Metode yang digunakan metode Pendidikan Orang dewasa jadi kita aktif ga monoton mendengarkan fasilitator ngomong ga, sering praktek. Asik ko sering di ajak berfikir apalagi kau ada RTL atau amanah jadi setelah latihan ka nada tugas tuh nah itu yang menurut saya bagus itu loh. Kenapa ? karena nanti kita ka ga lupaapa yang kita dapet, dan RTLnya itu langsung praktek. Kaya kemarin pengorganisasian saya jadi langsung sama tetangga, kebetulan saya rumah baru komunitas baru jadi Alhamdulillah setelah dapet tema yang ke tujuh itu pengorganisasian saya pulang itu ada oleh-oleh , pas saya ngobrol sama warga saaya itu, ini ada tugas saya mau Tanya-tanya tentang ini jadi Alhamdulillah malah jadi alat untuk saya berbaur dengan warga. Dirumahku tuh ada 6 anak muda dan yang satu boyong karena bapaknya itu butuh dia kan adenya mondok dan anaknya itukan ketika ke yogya niat kuliah karena dia ga lolos pas ujian masuk kampus akhirnya jadi mereka menganggur dulu setahun, ga nganggur sih jadi kan saya buka kios mereka yg jualan uangnya buat mereka sedikit-sedikit di tabung. Suami saya kan mengelola majalah bangkit, majalah NU Jogja nah mereka jadi distributornya. Mereka ber 6 tinggal ditempat saya bukan mondok tapi hanya tinggal ditempat saya mereka datang sendiri, disitukan ada oleh suami saya pengajian habis subuh ngaji, kemudian habis maghrib sorenya mereka saya ajak berperan di TPA dan kadang suami saya member kesempatan untuk mengisi tentang gender ketika ngaji al-Quran ya walaupun 6 orang kalau 6 laki-laki ini sudah faham gender saya yakin ketika nanti mereka telah mandiri mereka akan bisa memahami itu ke orang lain walaupun hanya 6 orang saya memulai dari mereka.
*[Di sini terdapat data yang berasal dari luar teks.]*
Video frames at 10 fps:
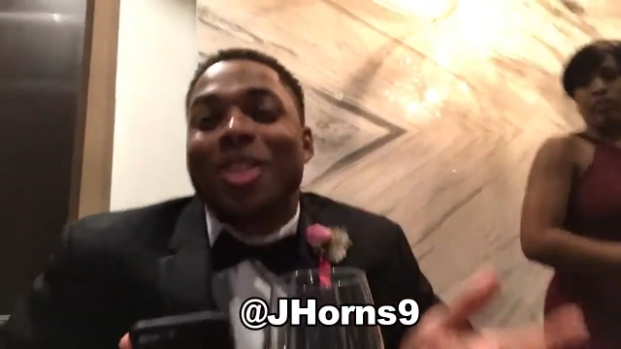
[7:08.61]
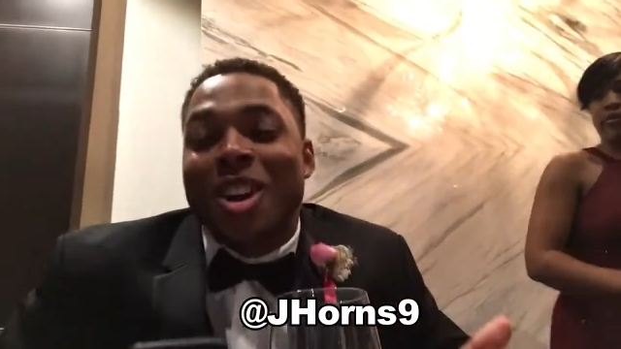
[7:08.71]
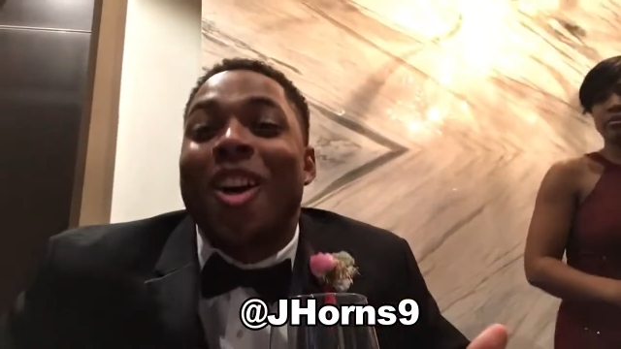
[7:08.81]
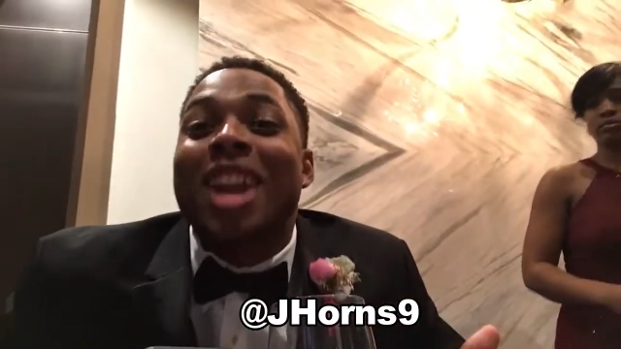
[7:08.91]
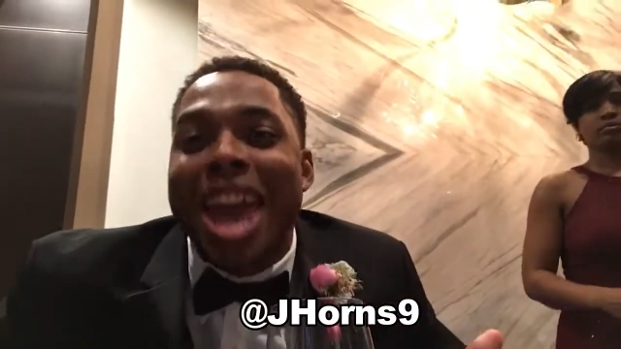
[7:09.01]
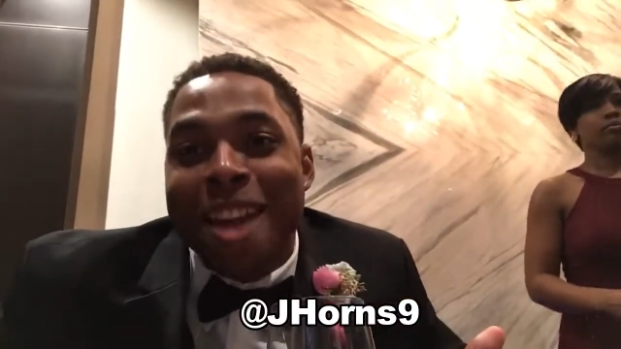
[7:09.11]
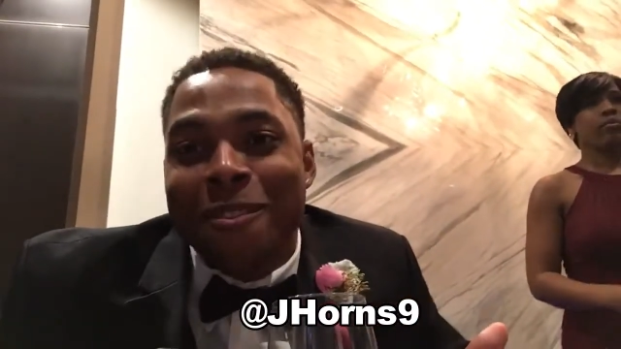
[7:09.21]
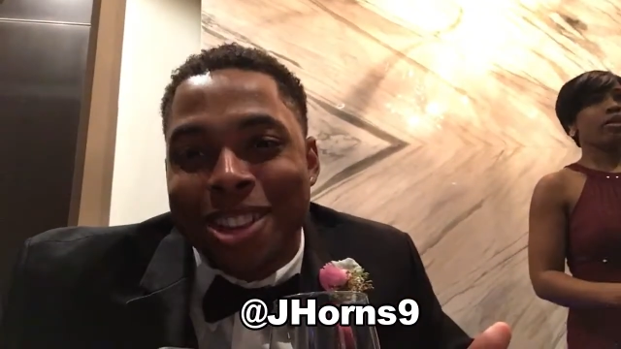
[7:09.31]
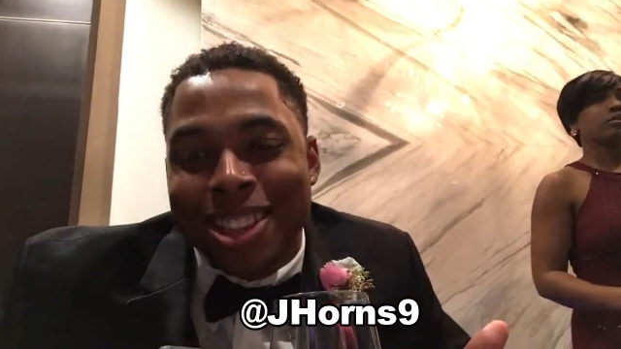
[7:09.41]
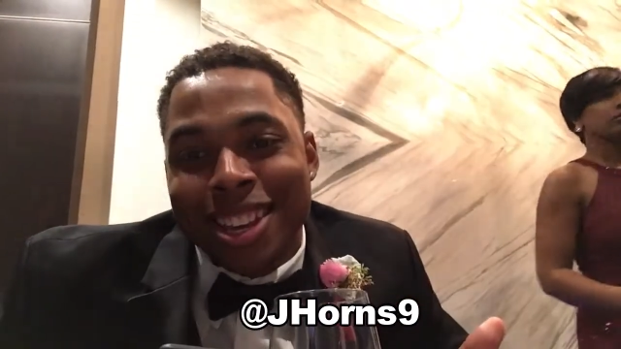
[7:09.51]
Twitter, on
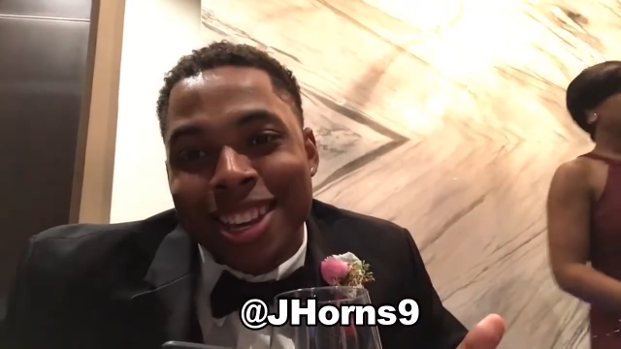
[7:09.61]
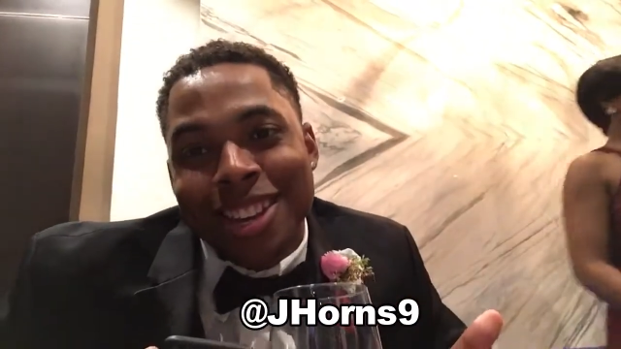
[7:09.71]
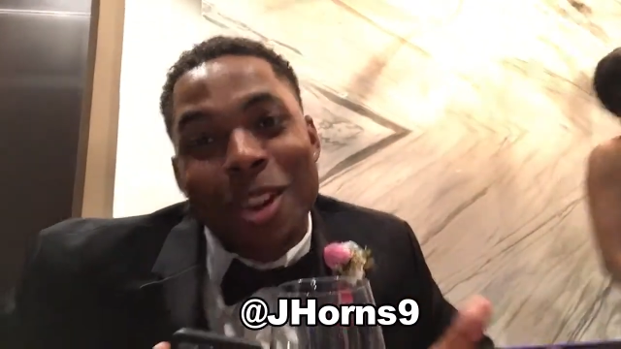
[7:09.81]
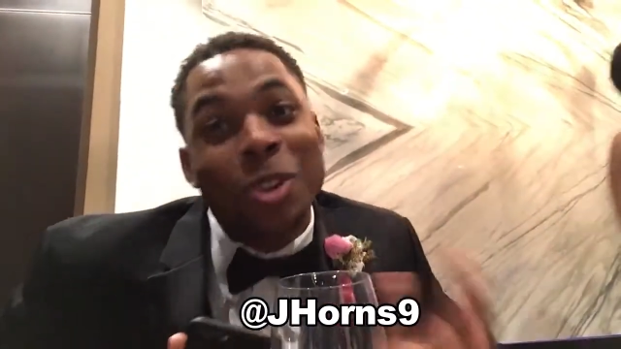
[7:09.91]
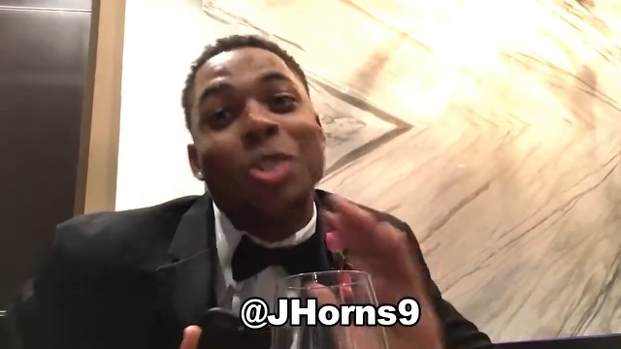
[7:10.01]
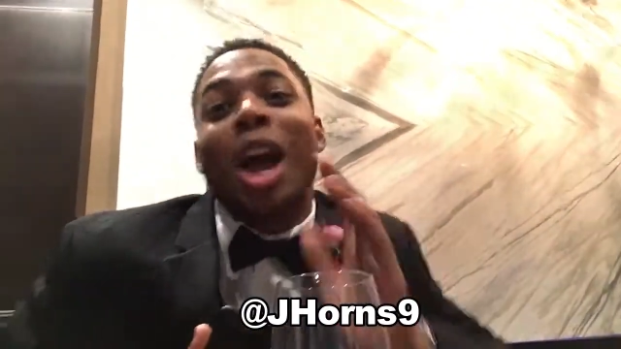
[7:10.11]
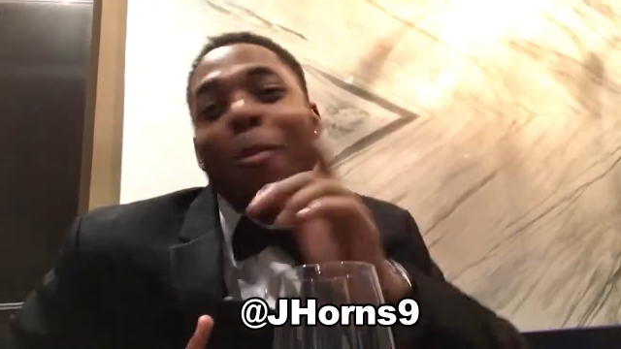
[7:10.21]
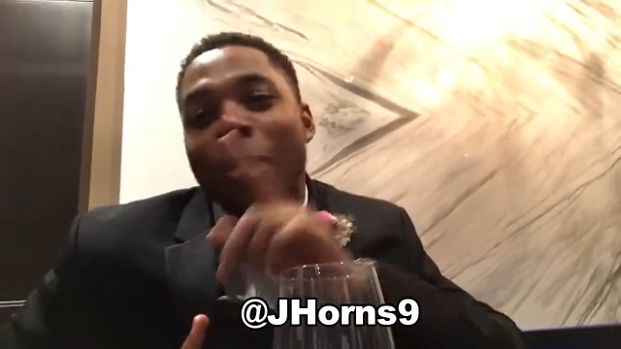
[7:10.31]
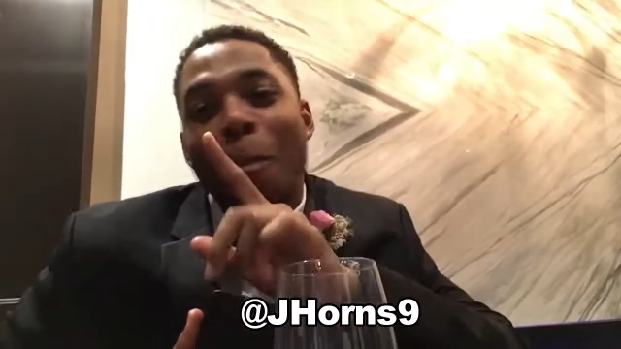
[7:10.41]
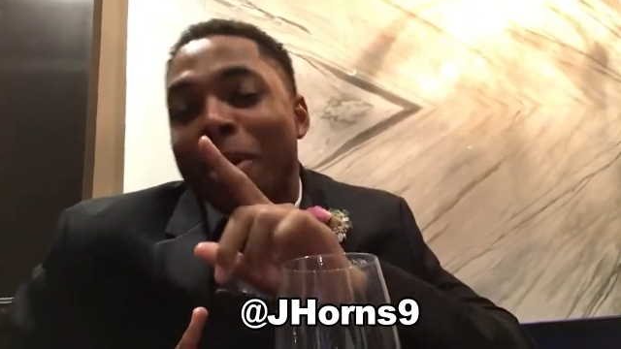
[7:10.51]
everything. You know,
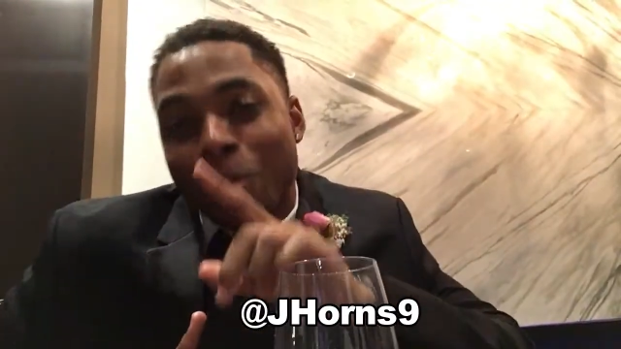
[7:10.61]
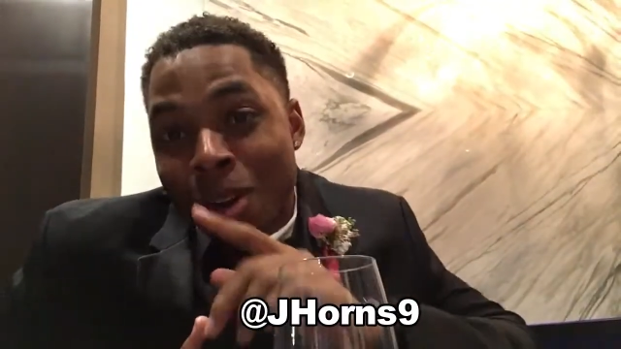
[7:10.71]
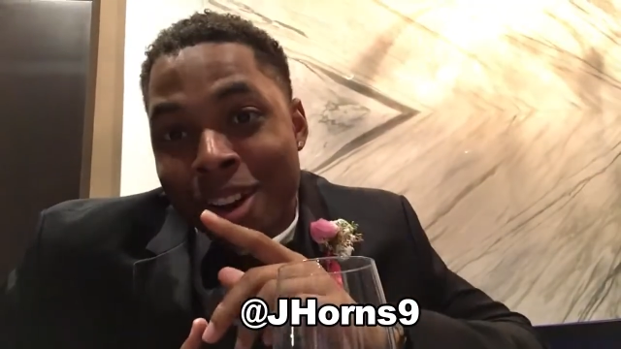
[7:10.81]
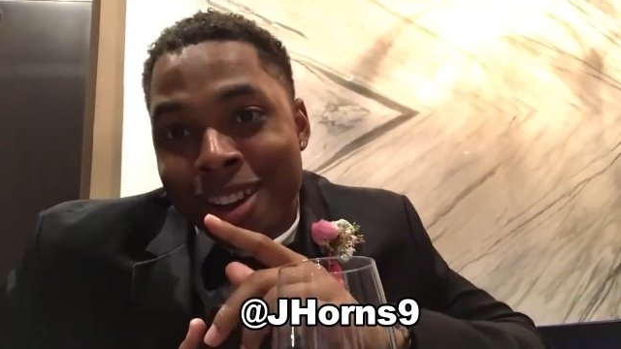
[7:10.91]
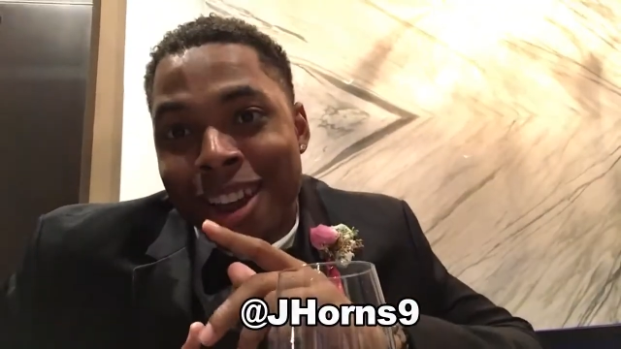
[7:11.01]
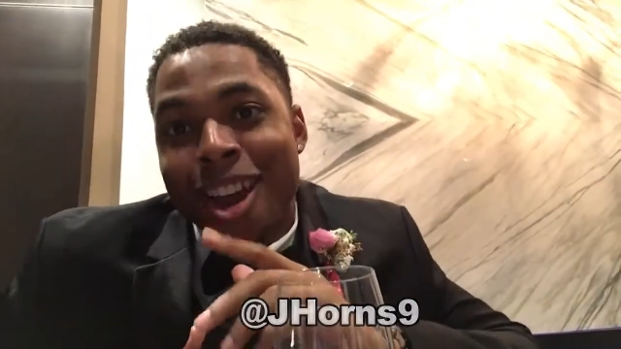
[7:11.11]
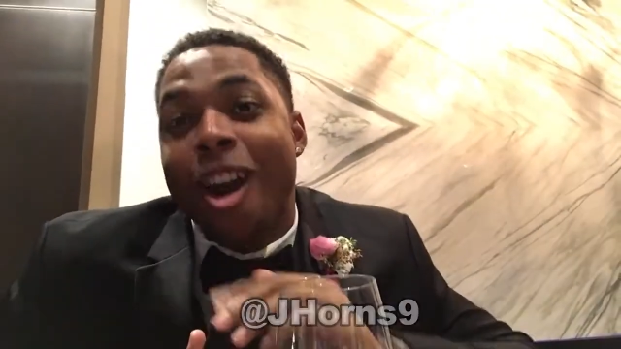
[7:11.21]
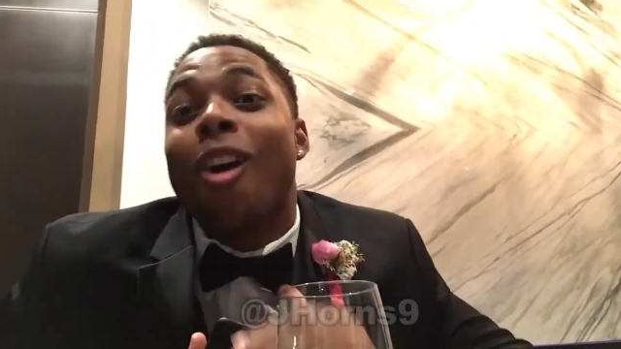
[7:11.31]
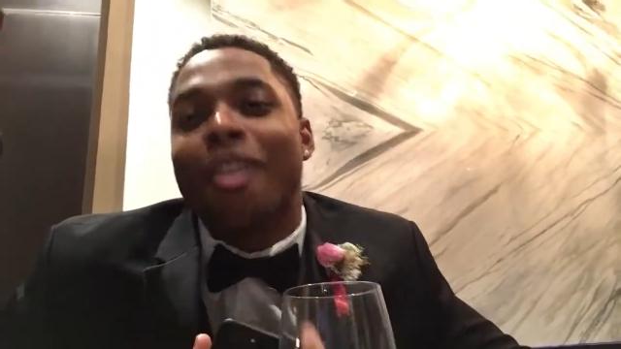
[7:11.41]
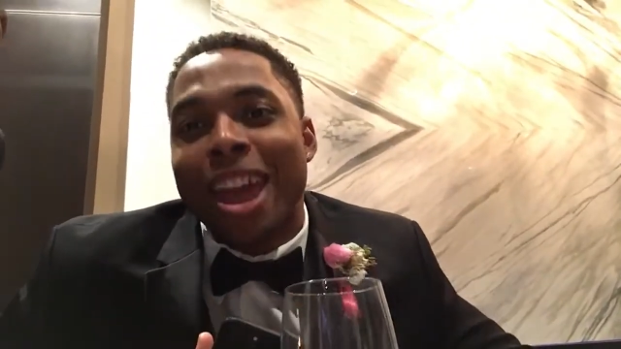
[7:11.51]
not, don't pick one,
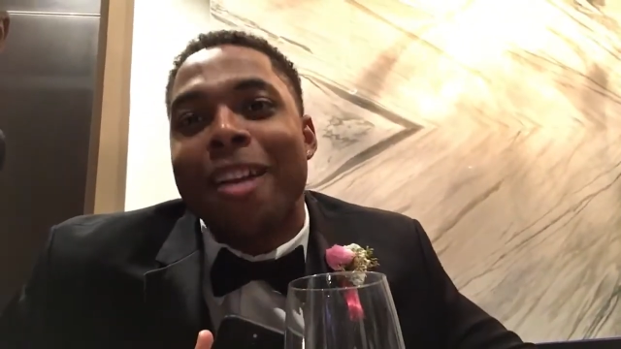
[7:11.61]
on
Setelah selesai Pelatihan Pengkaderan kami para teman-teman pelatihan PUP angkatan 4 ingin terus menjalin silaturahim terus. Saya pernah mengobrol dengan teman-teman seangkatan pengennya kita itu antara angkatan 1,2,3 dan 4 kumpul kemudian Bahtul Masail jadi kita itu mengeluarkan Fatwa, fatwa untuk masyarakat fatwa yang selama ini bisa kita bahtsul masailkan . karena selama ini fatwa-fatwa yang ada masih bias contoh fatwa tentang perempuan boleh ga jadi TKW itu nanti fatwa MUI itu sendiri kan Haram apabila suami tidak mengizinkan, perempuannya takut menyebabkan fitnah yang dibahas perempuannya terus yang dipojokkan tidak ada kata halal hanya boleh apabila tidak menimbulkan fitnah, atas persetujuan suami. Jadi perempuannya yang menjadi obyek terus, kenapa ga harus jika pemerintah menjamin keamanan bagi perempuan itu , jika disana perempuan mendapat gaji yang sesuai begitu jadi pemerintah yang jadi obyek. Jadi begitu keinginan teman-teman ketika saya kumpul.